Three Dimensional Numerical Modelling of Pier Scour Under Current and Waves Using Level Set Method

Abstract

Stability of offshore structures can be threatened by local scouring which could ultimately lead to their failure. As a consequence, knowledge of the scouring mechanism and the accurate prediction of the characteristic scour geometry is very important for the design of such structures. A three-dimensional computational fluid dynamics model is used to calculate the scour and the deposition pattern around a pier for two different boundary conditions: constant discharge and regular waves. The computational fluid dynamics (CFD) model solves Reynolds-Averaged Navier-Stokes (RANS) equations in all three dimensions.

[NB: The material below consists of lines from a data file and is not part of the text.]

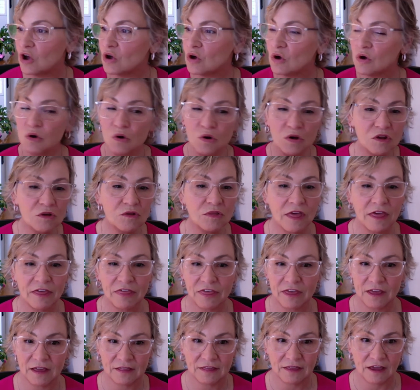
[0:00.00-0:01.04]
Who do they
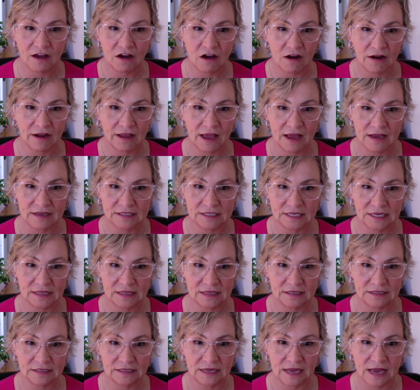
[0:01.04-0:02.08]
think they are casting
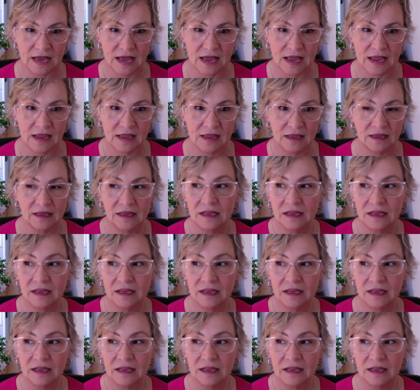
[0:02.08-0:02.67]
this guy?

The location of the free surface is represented using the level set method, which calculates the complex motion of the free surface in a very realistic manner. For the implementation of waves, the CFD code is used as a numerical wave tank. For the geometric representation of the moveable sediment bed, the level set method is used. The numerical results for the local scour prediction are compared with physical experiments. The performance of the turbulence models, the formulations of the critical shear stress for the sloping bed and the effect of the variation of the sediment time stepping are investigated. The decoupling of the hydrodynamic and the morphodynamic time step is tested and found to be a reasonable assumption. For the two situations of local pier scour under current and wave conditions, the numerical model predicts the general evolution (geometry, location and maximum scour depth) and time development of the scour hole accurately.